**Work required**
What you print should match the entries exactly, only without the pictures.

**Data under study**
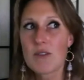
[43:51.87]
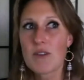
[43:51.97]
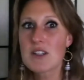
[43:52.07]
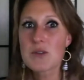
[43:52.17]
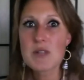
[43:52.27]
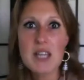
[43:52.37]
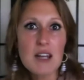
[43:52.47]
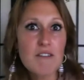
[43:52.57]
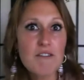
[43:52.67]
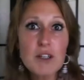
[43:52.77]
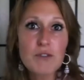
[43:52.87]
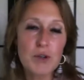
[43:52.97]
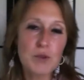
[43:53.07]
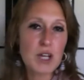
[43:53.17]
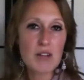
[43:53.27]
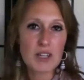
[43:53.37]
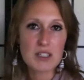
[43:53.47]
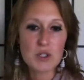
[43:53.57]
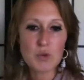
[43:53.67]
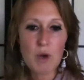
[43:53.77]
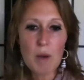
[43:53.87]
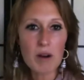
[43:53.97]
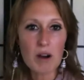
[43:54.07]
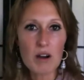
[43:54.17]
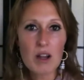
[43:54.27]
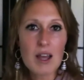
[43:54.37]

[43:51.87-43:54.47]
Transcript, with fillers: right so they get a feel for you it's kind of like this webinar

**Result below**
[43:51.87]
[43:51.97]
[43:52.07]
[43:52.17]
[43:52.27]
[43:52.37]
[43:52.47]
[43:52.57]
[43:52.67]
[43:52.77]
[43:52.87]
[43:52.97]
[43:53.07]
[43:53.17]
[43:53.27]
[43:53.37]
[43:53.47]
[43:53.57]
[43:53.67]
[43:53.77]
[43:53.87]
[43:53.97]
[43:54.07]
[43:54.17]
[43:54.27]
[43:54.37]

[43:51.87-43:54.47]
Transcript, with fillers: right so they get a feel for you it's kind of like this webinar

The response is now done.